If there is a broad resentment it comes from that British sense of fairness; the feeling that it isn't a level playing field, that foreign firms have favoured their nationals in the better jobs.

Now you can argue until the jobs come back whether this amounts to a demand for protection and a call to tear up the rules of open market in Europe (Unison has come dangerously close to that in recent statements). But what you shouldn't do – although that is what ministers are doing – is simply to brush the concerns aside with airy statements about principles of free trade.

This recession, as Jeremy Warner says on these pages today, is for real and no government, even authoritarian governments such as Russia and China (perhaps they least of all given the communist party's eternal fear of anarchy and revolt) can afford not to reflect the fears and concerns of their own people.

Economists can talk of reflation and credit shortages. Ministers can argue the need for propping up the banks, guaranteeing bad loans and printing money. But out there in the real world, it is about losing jobs, having a house worth less than the mortgage, of being unable to afford the repayments.

They understand the global nature of the crisis. They understand the need to take measures to combat it.

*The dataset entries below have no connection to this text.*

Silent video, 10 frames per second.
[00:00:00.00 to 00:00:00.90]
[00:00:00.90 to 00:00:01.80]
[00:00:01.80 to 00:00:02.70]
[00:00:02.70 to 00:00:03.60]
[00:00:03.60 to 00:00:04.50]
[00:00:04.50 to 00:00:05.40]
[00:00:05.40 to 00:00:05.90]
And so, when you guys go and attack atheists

But they don't understand why all the attention is being paid to the banks, whom they regard as the authors of their woes, and they want to feel government is on their side in the downturn. And that is even more true of all those countries, from Brazil to China by way of Germany, who feel the victims not just of the banks but of the Anglo-Saxon approach to finance.

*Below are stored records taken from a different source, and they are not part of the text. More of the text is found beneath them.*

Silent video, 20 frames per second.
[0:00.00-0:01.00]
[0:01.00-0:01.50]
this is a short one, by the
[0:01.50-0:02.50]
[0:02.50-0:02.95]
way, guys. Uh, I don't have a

Given these sentiments, it's surely pointless to keep talking about more globalisation through the Doha round of trade talks and to give out a load of platitutudes about how free trade is good for you. The political reality is that globalisation is not just stalled, it's on the retreat. In an economic downturn of this magnitude, every country is going to regard care for its own as the first priority.

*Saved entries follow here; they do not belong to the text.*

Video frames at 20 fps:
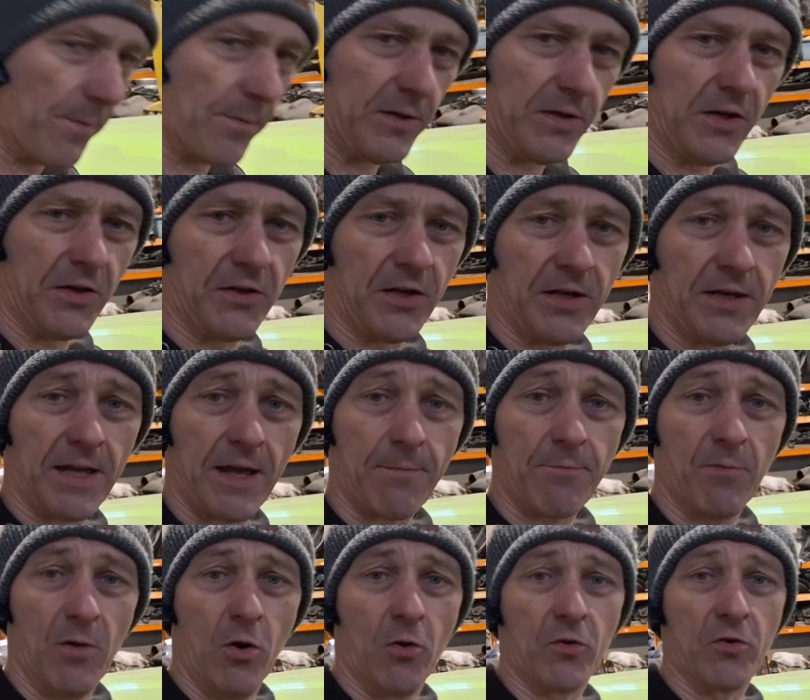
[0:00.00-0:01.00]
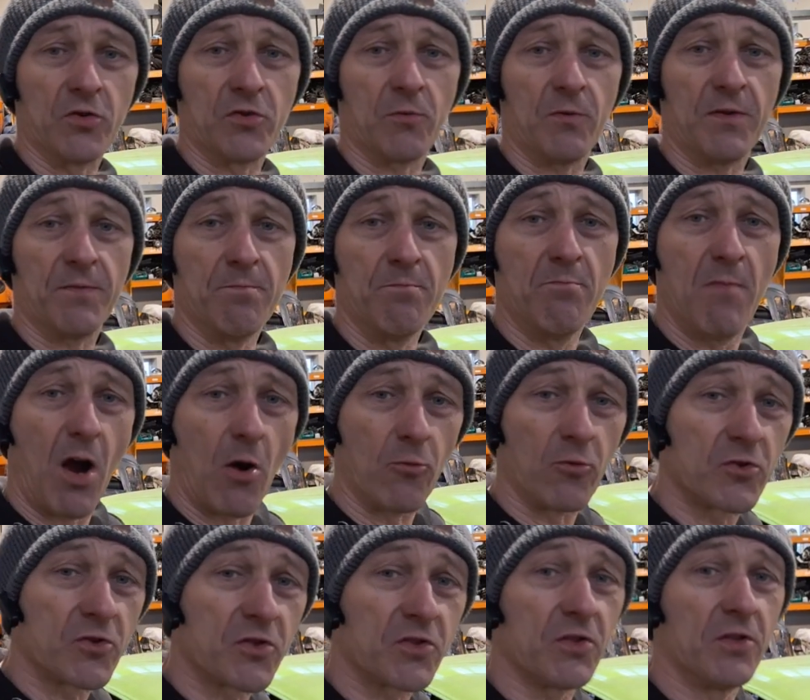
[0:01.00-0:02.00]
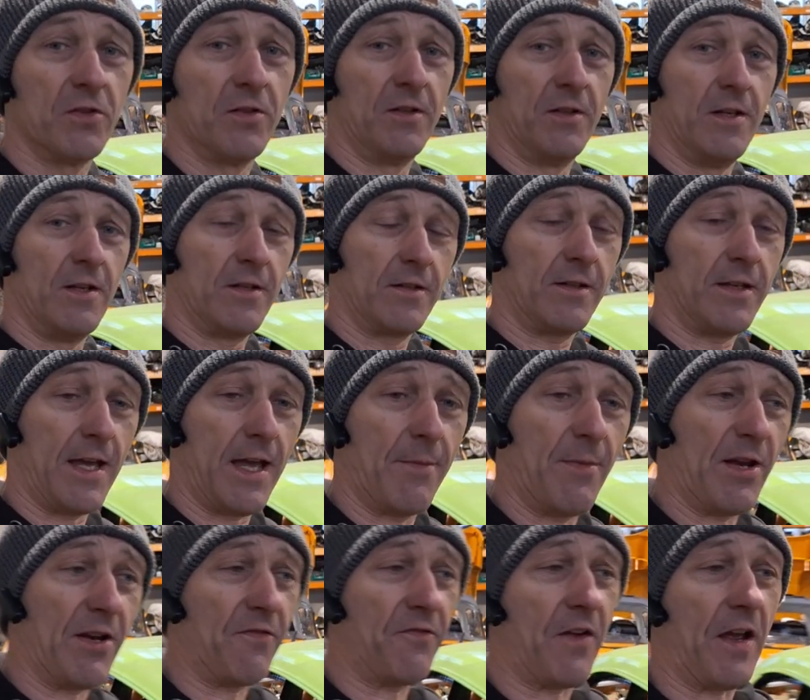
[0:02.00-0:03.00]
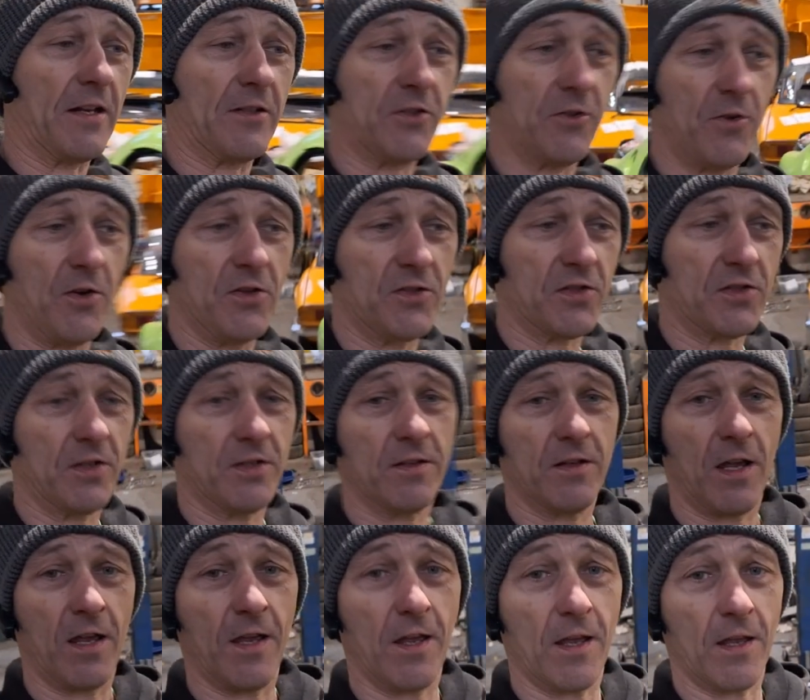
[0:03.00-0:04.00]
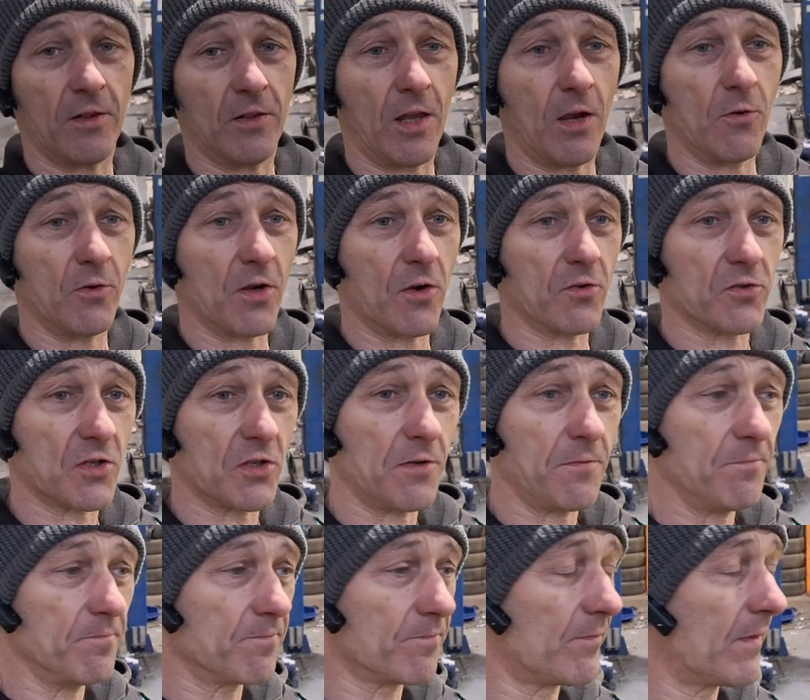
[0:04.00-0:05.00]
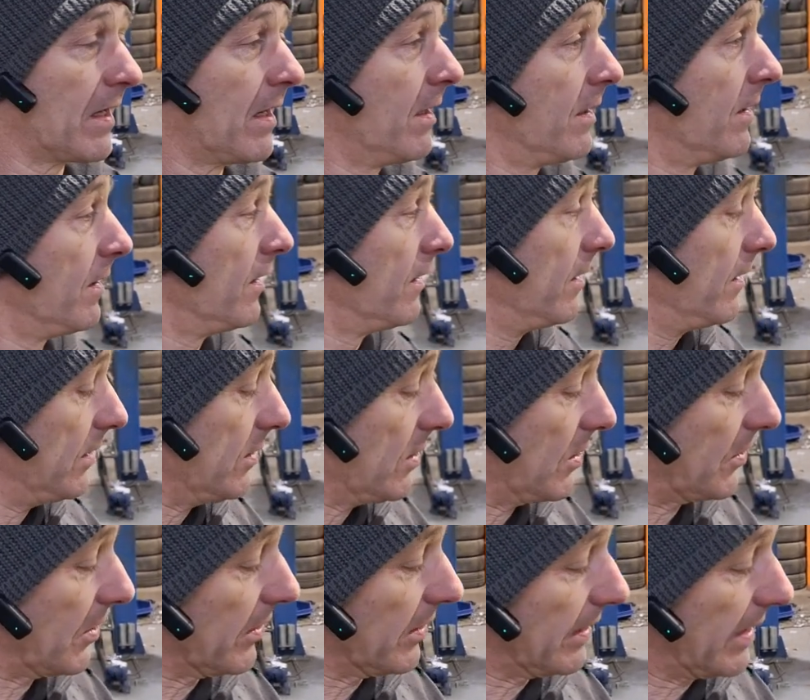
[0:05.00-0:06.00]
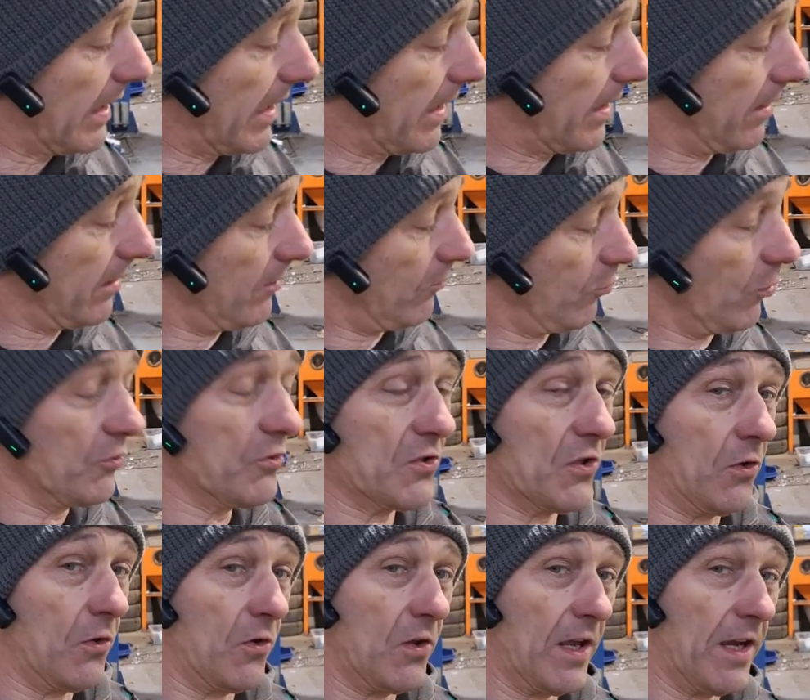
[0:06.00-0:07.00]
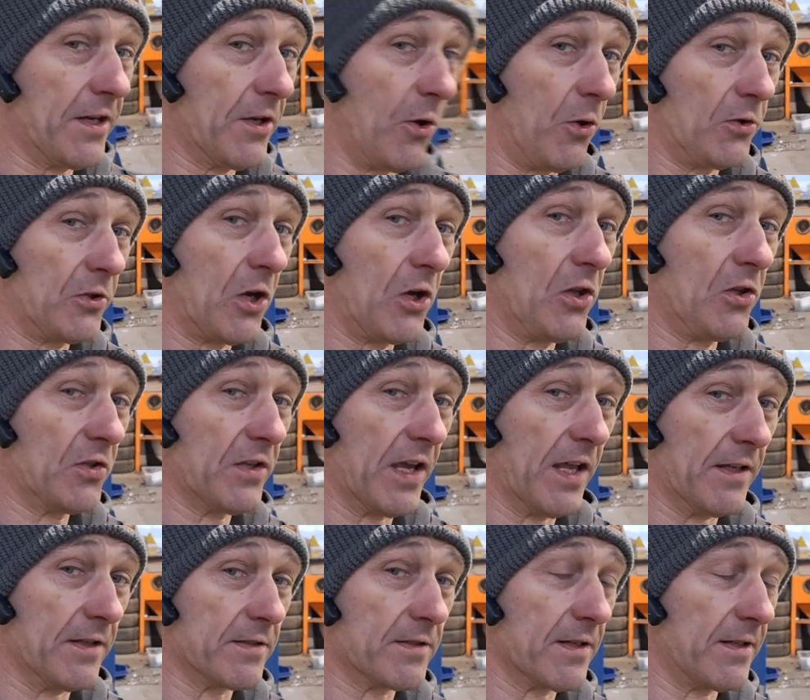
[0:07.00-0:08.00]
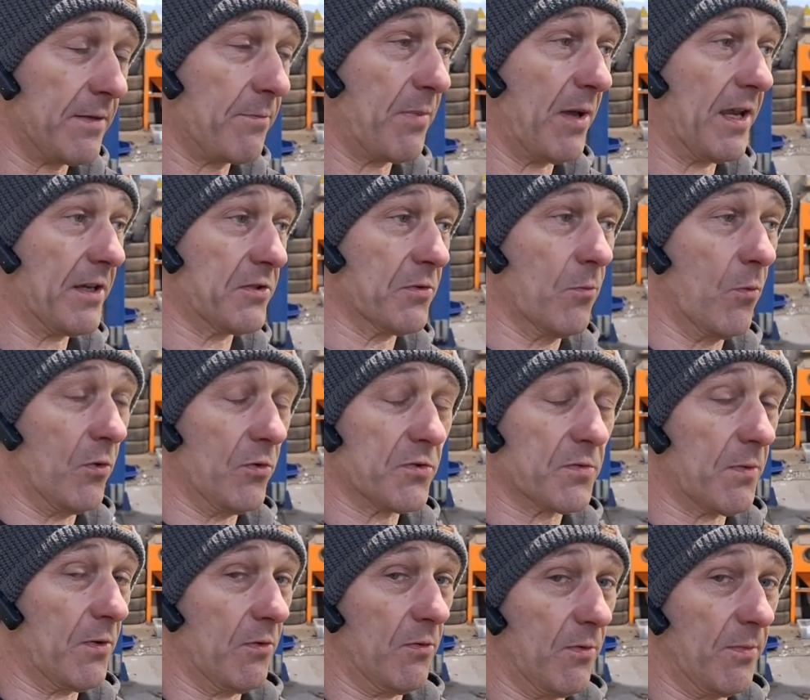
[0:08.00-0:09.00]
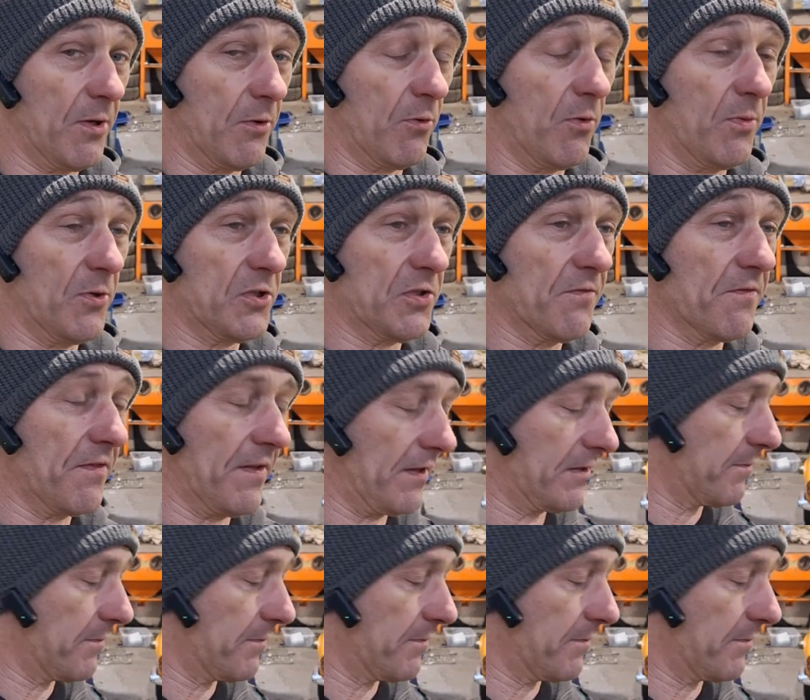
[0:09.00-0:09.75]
you can get mugs with most car manufacturers' logos on them. You can get ones that look like old oil cans. I did buy some once, but they were a bit rubbish and fell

You only had to listen to the speeches and comments of Prime Minister Putin of Russia in Davos and Wen Jiabao of China in London to know that the cash rich of yesterday are not going to ride to the rescue of the cash poor of today. And yet you only had to read their remarks to know that this does not represent – as yet – a retreat to economic isolationism. The problem is less how to stem a thirties-style disastrous rush to trade barriers, than it is how to re-present, and indeed recast, internationalism in a post-credit crunch age.

Davos was no help, although it should have been. The Americans, on whom the world depends for a route out of this crisis, were notable by their absence. The rest of the world, political leaders and businessmen, were still too stunned by the collapse of that vision of political, business and financial leaders marching happily together to the sunrise of a new age of free markets which Davos had done so much to promote and which now lay burned and shattered at their feet.

No, the political leaders of the world are going to have to start again to reforge an international consensus on trade and regulation. The internationalism of tomorrow – today indeed – will have to be recreated out of national concerns and a degree of national protection. The strikers of the Lindsey refinery are not the obstacle to progress, they are going to have to be the first port of call in achieving it.